By Barbara Heggen

    Some of the planet’s mightiest little birds live in the wetlands of Melbourne’s western suburbs but unfortunately, they’re all endangered.

    They’re migratory shorebirds which include the Red-kneed Dotterel, Curlew Sandpipers, and the tiny Red-necked Stint, which is about the size of a Tim Tam.

    Every year these birds embark on a mammoth journey from Australia to their breeding grounds in Siberia and Alaska. These flights cover thousands of kilometres, with barely a rest stop, along what is known as the East Asian-Australian Flyway. And every year there are fewer of them due to habitat decline.

    In 2017, to raise awareness of their plight, Melbourne artist Kate Gorringe-Smith began the Overwintering Project which invites artists to make these birds more visible. Recently the project held print workshops in the Wood Street Art Space and Altona Meadows Library where locals were encouraged to create print images of these birds. The images have now been incorporated into a Wall of Wings, being displayed in exhibitions around Australia, including a permanent display at Altona Meadows Library.
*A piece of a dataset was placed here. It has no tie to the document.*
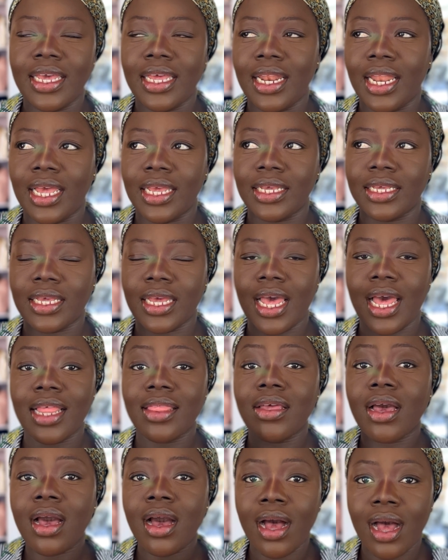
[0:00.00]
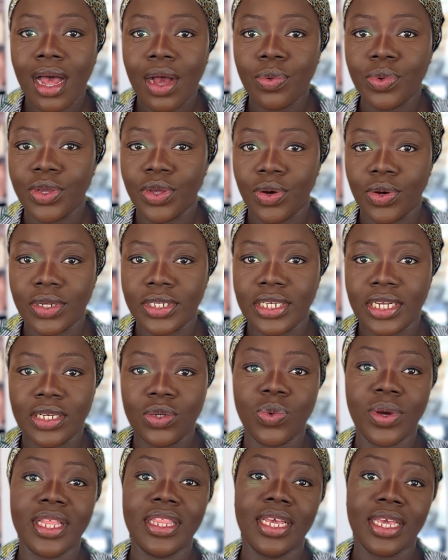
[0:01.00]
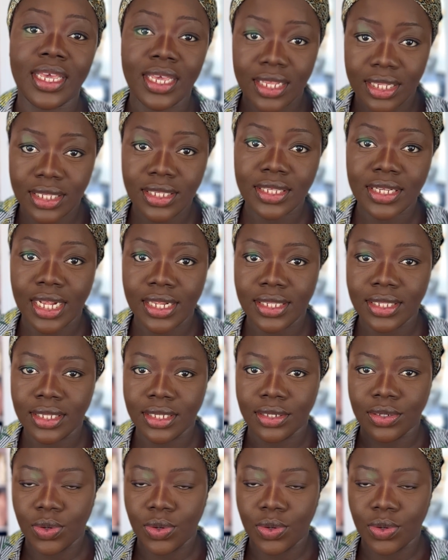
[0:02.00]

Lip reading: like other car we ordered where the kids sat in.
    The Overwintering Project has not only raised awareness of these birds but it’s also helped launch the career of young Point Cook artist Fiona Taylor.

    She’s been involved with the project since 2018 and as a result has built a body of work leading to her first ever solo exhibition held recently at the Box Hill Community Art Centre Gallery. The entire collection focussed on the importance of saving migratory shorebirds from extinction.

    ‘It has given me great joy and happiness to be a part of the Wall of Wings project and to see my birds amongst the hundreds of other birds received from around Australia and overseas flying across gallery walls in exhibitions for the Overwintering Project.’

    ‘To be a part of the permanent installation at the Altona Meadows Library is a great honour and I am very grateful to Kate Gorringe-Smith for this wonderful opportunity. I hope it brings new friends to the Project.’

    These little birds need all the help they can get so be especially mindful and keep a look out for them while you’re strolling along the foreshores of Altona and surrounds, especially if you have dogs with you. 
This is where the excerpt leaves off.